На лицах пожилых лежала тень суровой заботы, но они не одергивали молодежь в ее неуместном озорстве, как обычно бывало на собраниях или митингах. Как будто молчаливо сговорившись между собой, не хотели перед тяжкими испытаниями омрачать счастливое неведение молодости.
Но как неузнаваемо изменились эти знакомые, ставшие родными Тане места! Обширная площадь на подходе к мастерским была заминирована в течение последних ночей. Самое здание мастерских окружили укрепления, сделанные по всем правилам фортификации. Повсюду были нарыты блиндажи, мешки с песком закрывали окна, оставляя узкие амбразуры. Главный вход загораживала высокая баррикада.
Мастерские, ставшие крепостью, казалось, настороженно и угрожающе ощетинились, обратившись лицом к востоку, откуда двигался на Читу поезд мстителей.
Таня тоскливо оглядывалась — ни одного знакомого лица!
Молодые дружинники кричали ей:
— Кого ищешь, красавица? Прощайся со своим милым, пока его Ренненкампф нагайками не запорол.
— Не бойсь, дорогая, мы генералу зададим перцу! Цел твой будет!
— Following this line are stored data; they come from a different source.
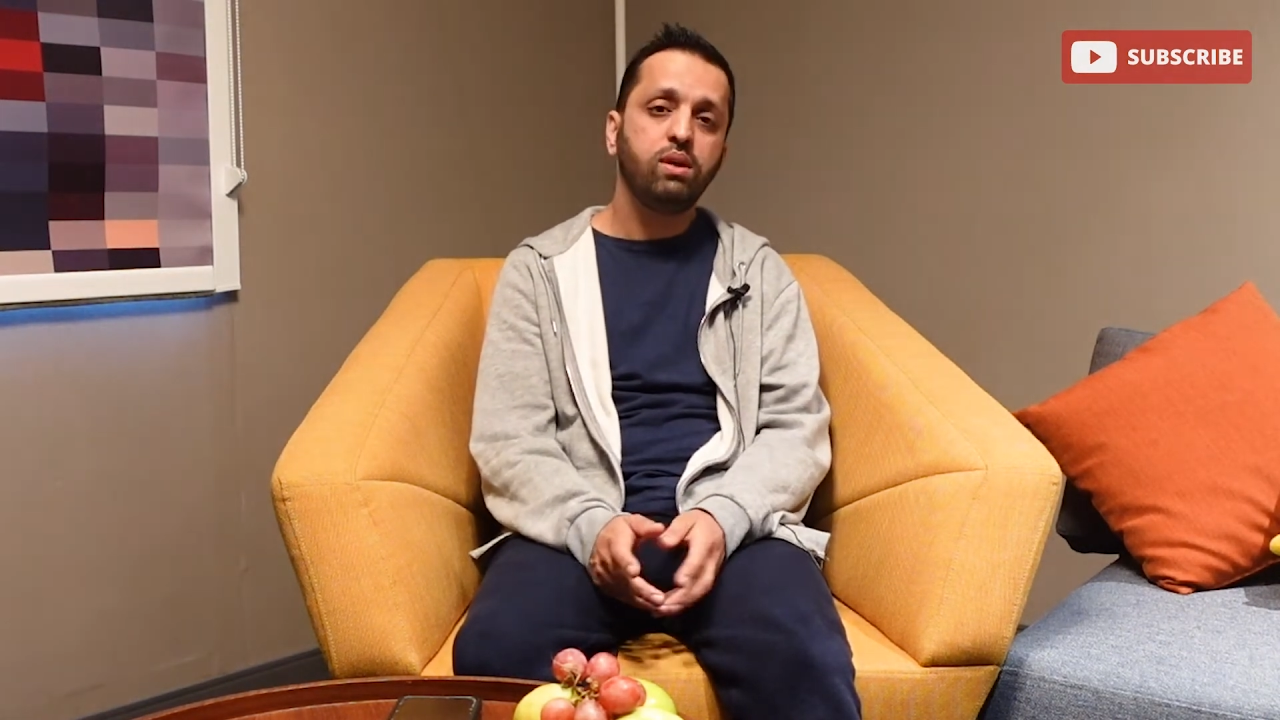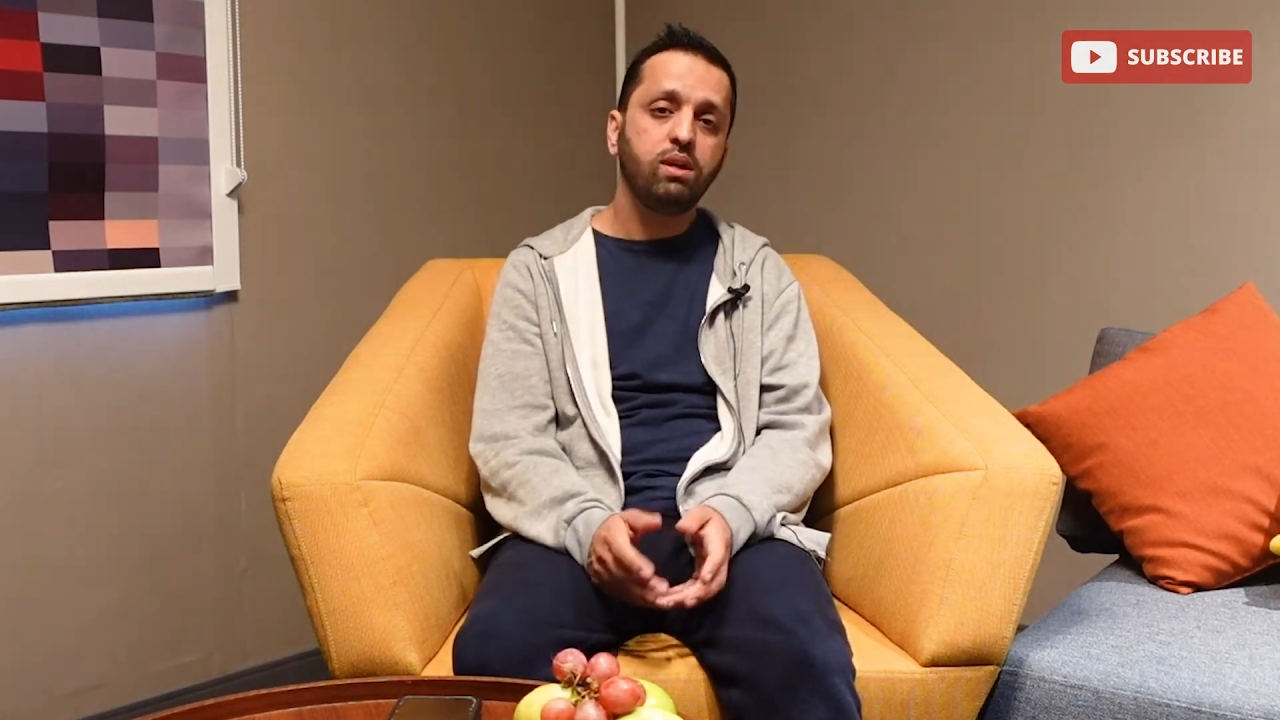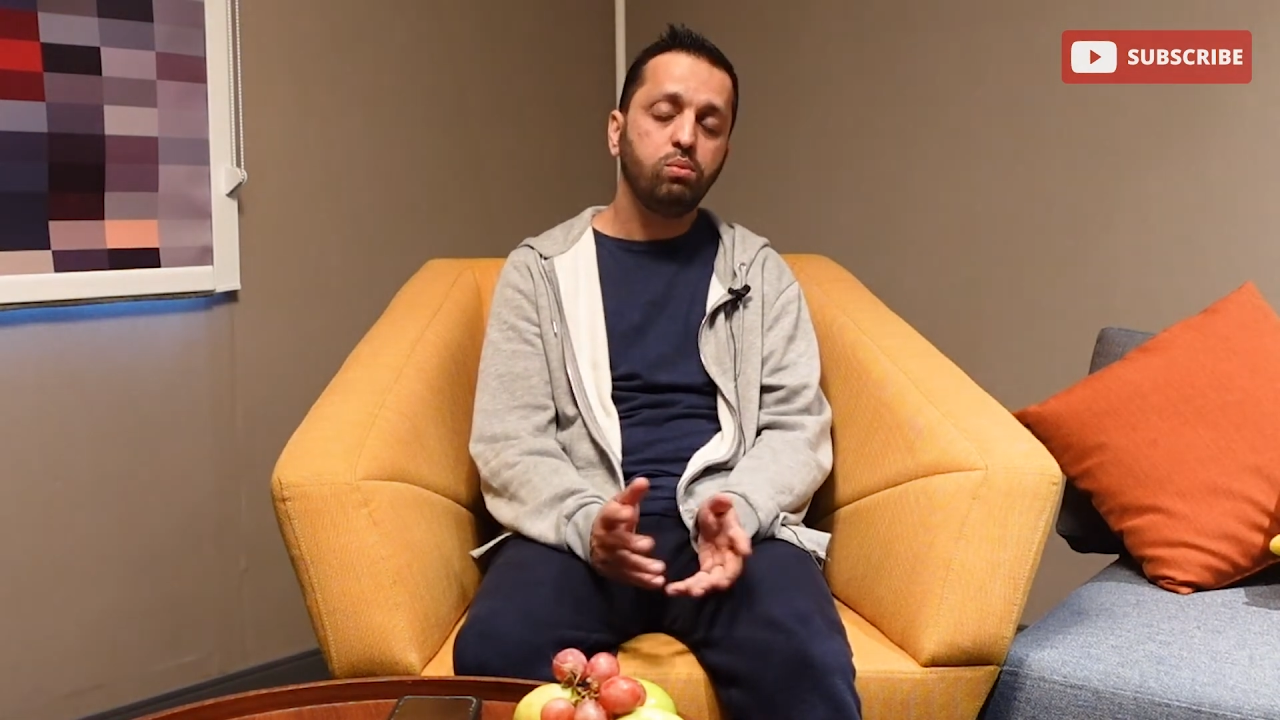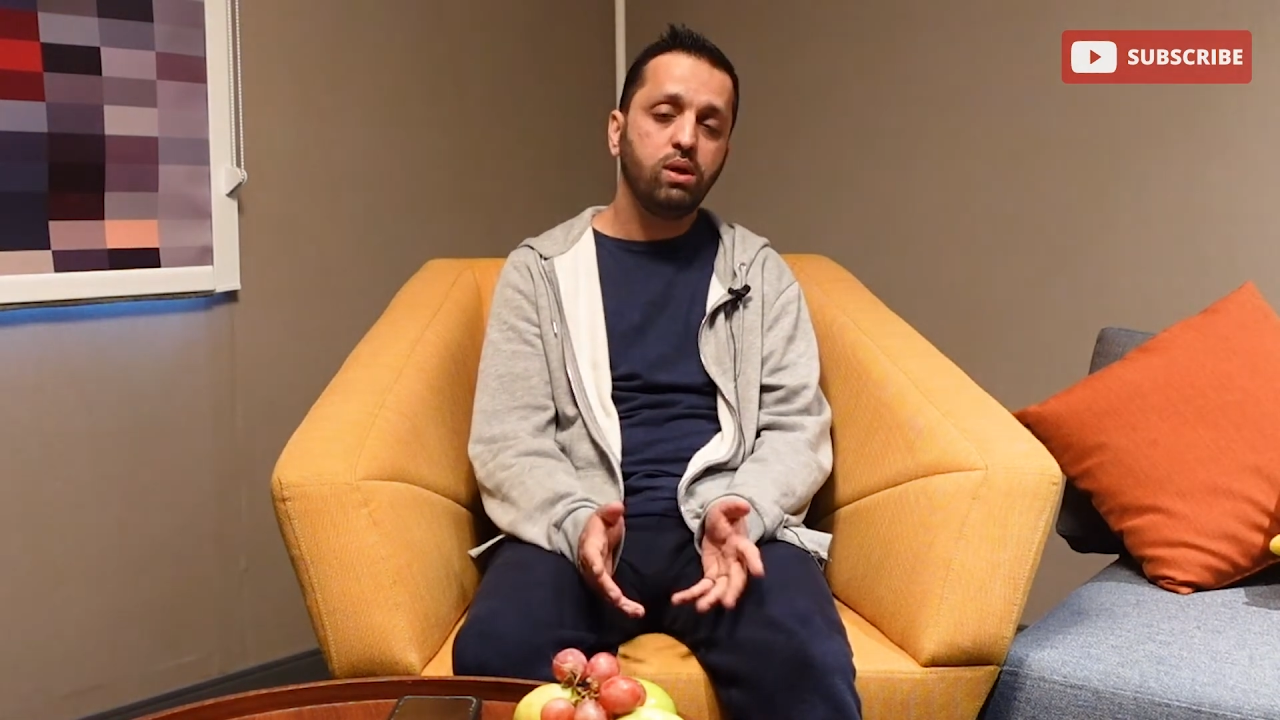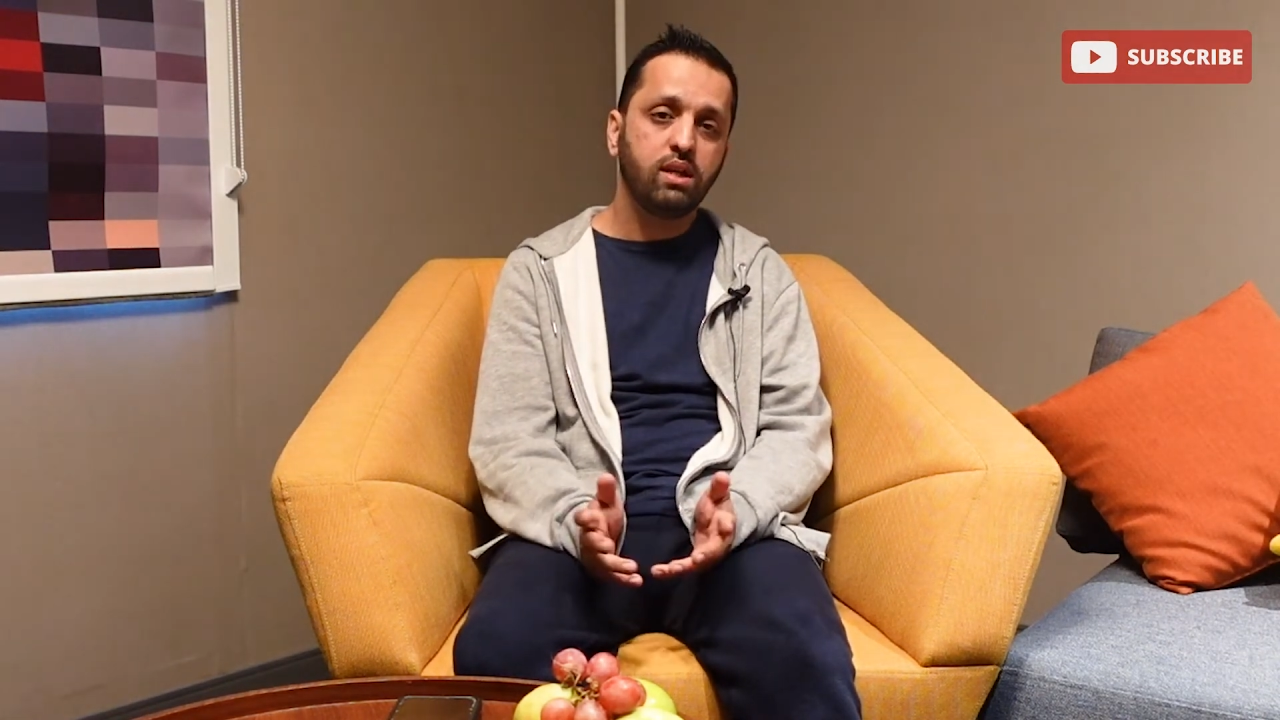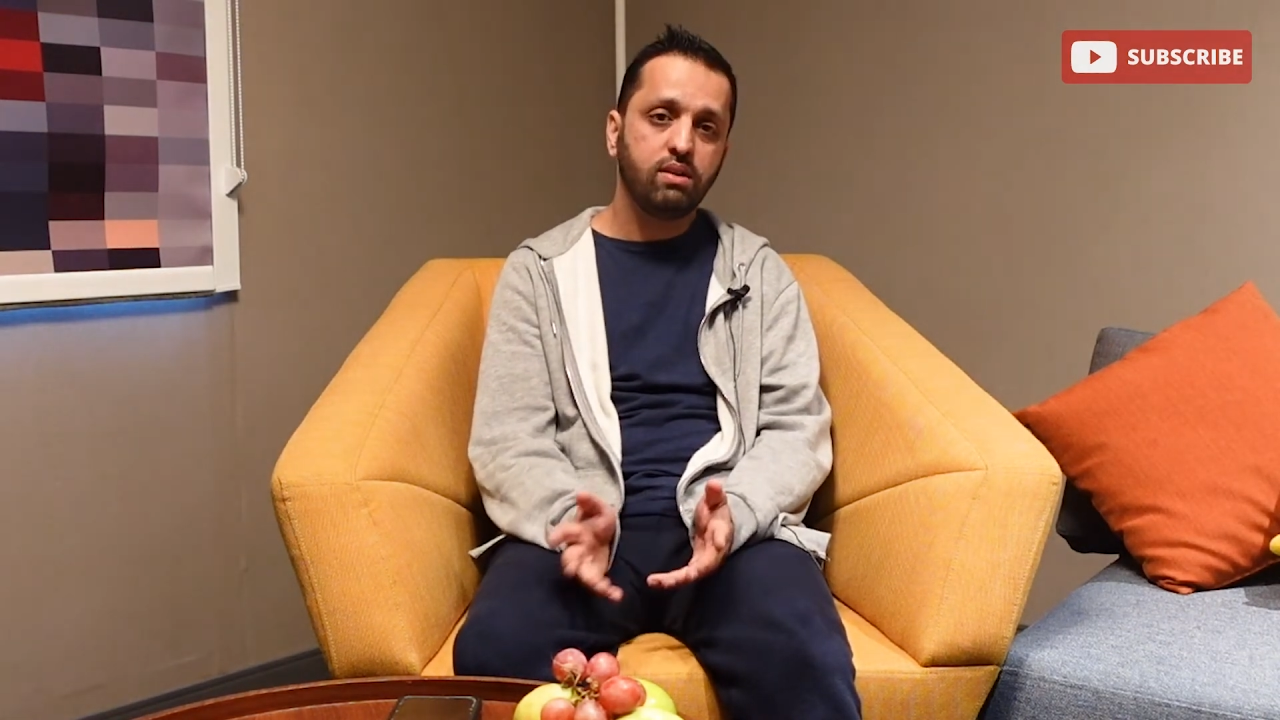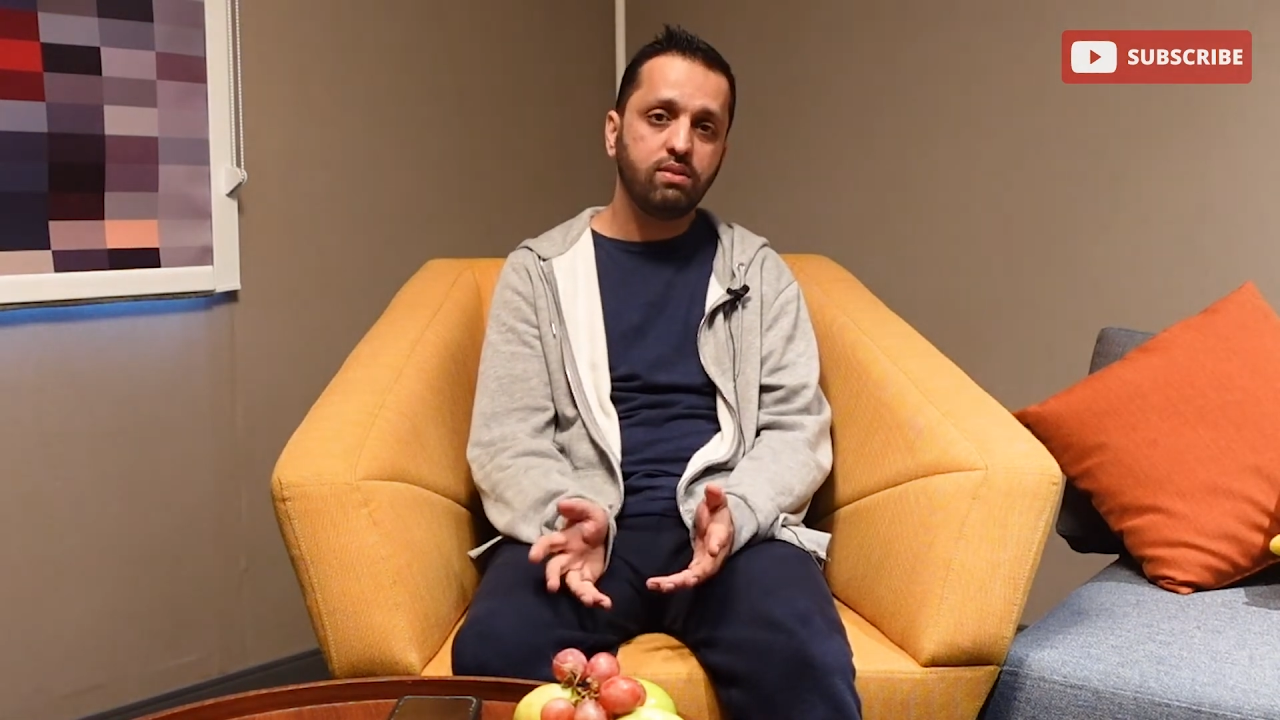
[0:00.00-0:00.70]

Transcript: can work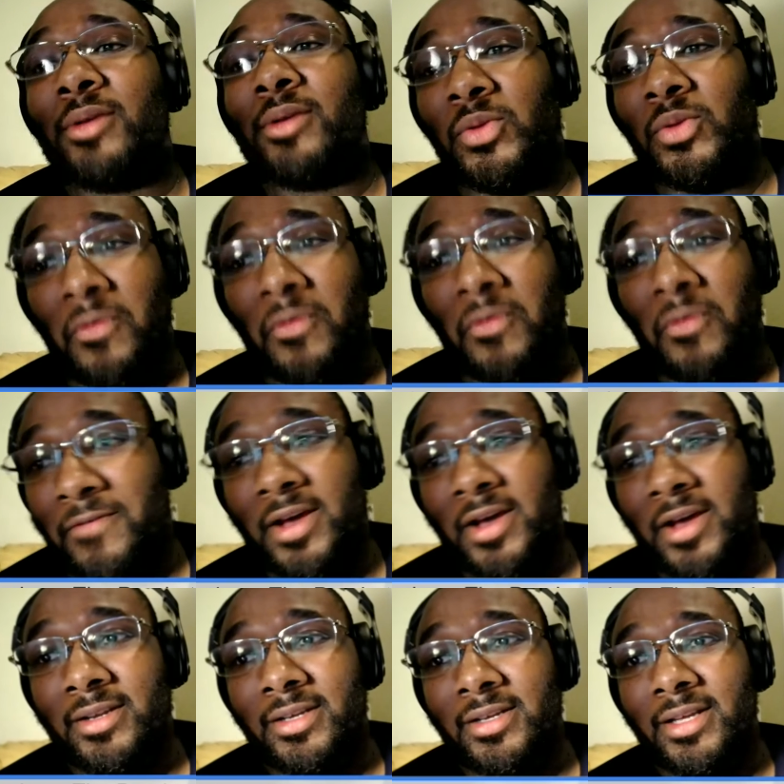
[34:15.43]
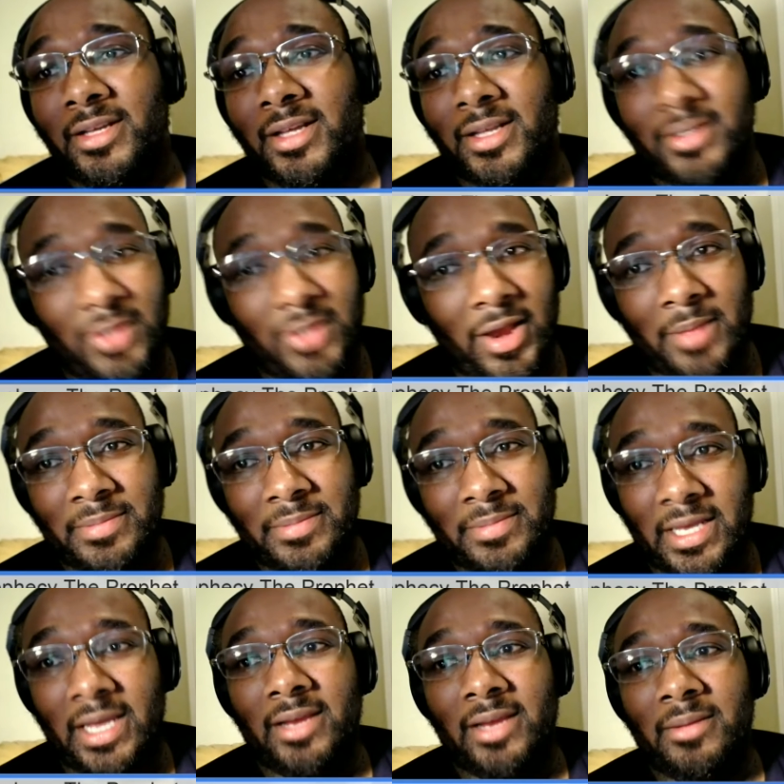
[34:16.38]
for fun. That's all I'm
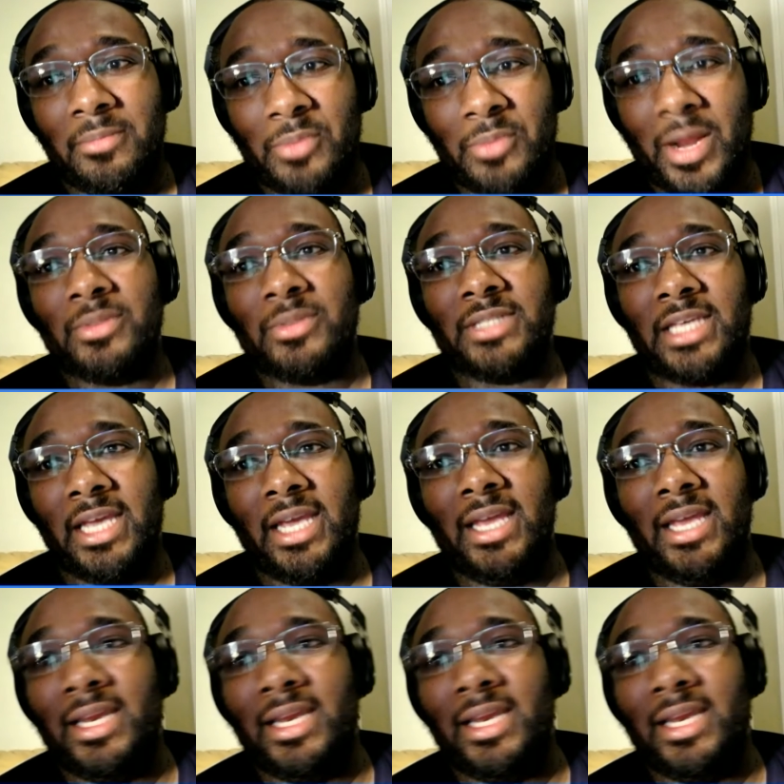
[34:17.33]
saying. When I was a kid.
— Давай к нам милосердной сестрой!
Таня рассеянно отшучивалась. Вдруг кто-то узнал ее:
— Братцы, это баба Григоровича!
Перед ней расступились, с любопытством разглядывали ее. Под этими взглядами, улыбаясь, чтобы не казаться людям подавленной, Таня дошла до знакомой ей калитки в ограде мастерских, единственного теперь входа, через который можно было проникнуть внутрь. Здесь солдат преградил ей путь винтовкой. Она узнала его круглые смоляные брови под небрежно заломленной папахой.
— Костя? Панченко? Вы не узнали меня?
Панченко устало улыбнулся:
— Не признал сразу. Давно не виделись. Изменились вы, Стефания Федоровна.
Лицо его омрачилось. Видно, он, как и Таня, вспомнил, при каких обстоятельствах они последний раз виделись: провожали Глеба Сорокина с листовками — агитировать в эшелонах. Сорокин не вернулся. Видимо, его схватили.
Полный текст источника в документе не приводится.